### Exercise description
Transcribe only the lines from the one containing "[00:00:01.00 to 00:00:02.00]" through the final line of the entries below, exactly, and exclude the pictures.

### Task material

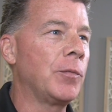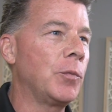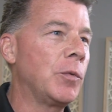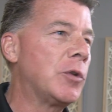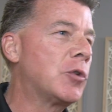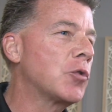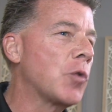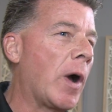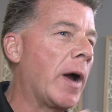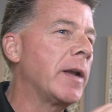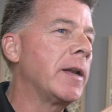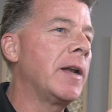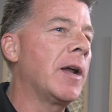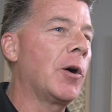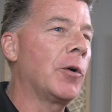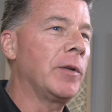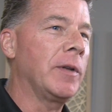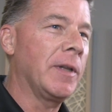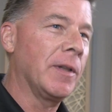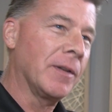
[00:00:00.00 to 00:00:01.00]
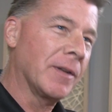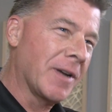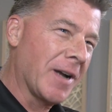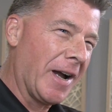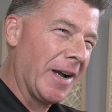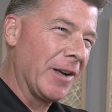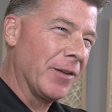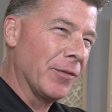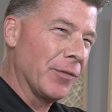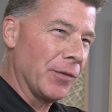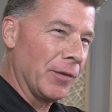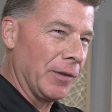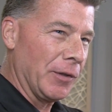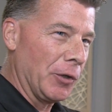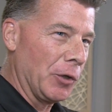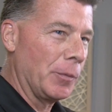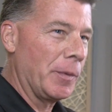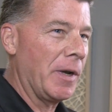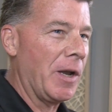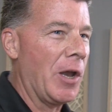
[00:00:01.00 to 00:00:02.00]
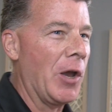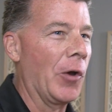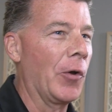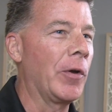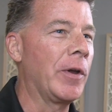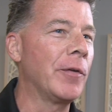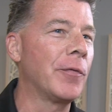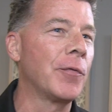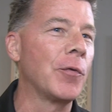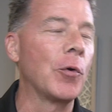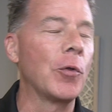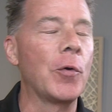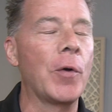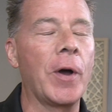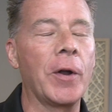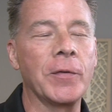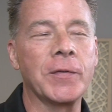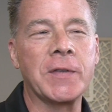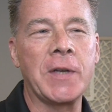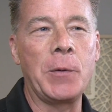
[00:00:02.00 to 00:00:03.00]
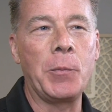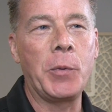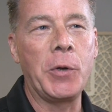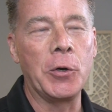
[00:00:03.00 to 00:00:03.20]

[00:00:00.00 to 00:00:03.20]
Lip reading: we tried it out in kind of a little bit area further out of St.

### Response to this exercise
[00:00:01.00 to 00:00:02.00]
[00:00:02.00 to 00:00:03.00]
[00:00:03.00 to 00:00:03.20]

[00:00:00.00 to 00:00:03.20]
Lip reading: we tried it out in kind of a little bit area further out of St.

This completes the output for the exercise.